» **TASK BRIEF**: Omit all pictures, then retype the data exactly as given.

» **Stored data**:
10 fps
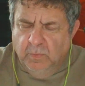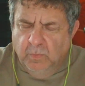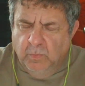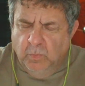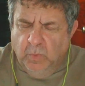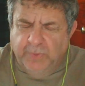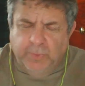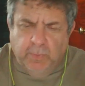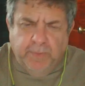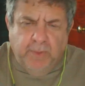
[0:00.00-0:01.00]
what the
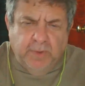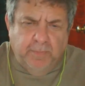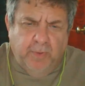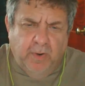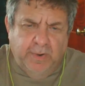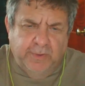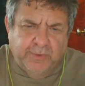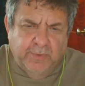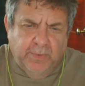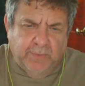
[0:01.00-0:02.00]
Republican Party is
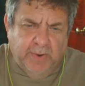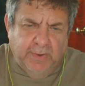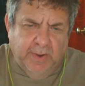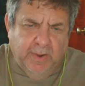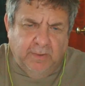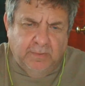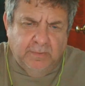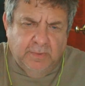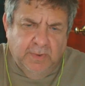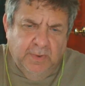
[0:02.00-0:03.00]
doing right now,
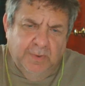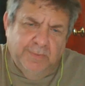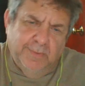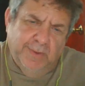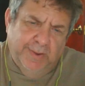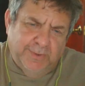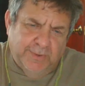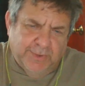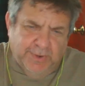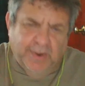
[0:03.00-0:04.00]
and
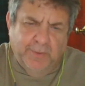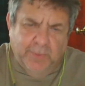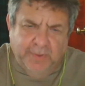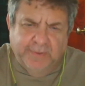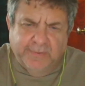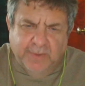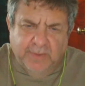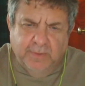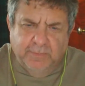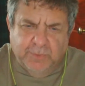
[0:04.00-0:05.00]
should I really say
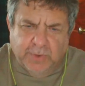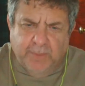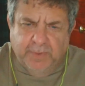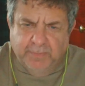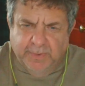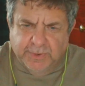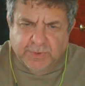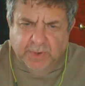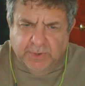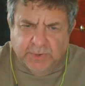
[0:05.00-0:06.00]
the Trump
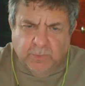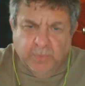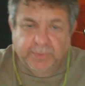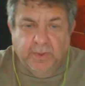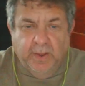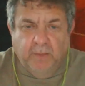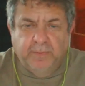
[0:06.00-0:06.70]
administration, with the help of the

» **ANSWER SPACE**:
10 fps
[0:00.00-0:01.00]
what the
[0:01.00-0:02.00]
Republican Party is
[0:02.00-0:03.00]
doing right now,
[0:03.00-0:04.00]
and
[0:04.00-0:05.00]
should I really say
[0:05.00-0:06.00]
the Trump
[0:06.00-0:06.70]
administration, with the help of the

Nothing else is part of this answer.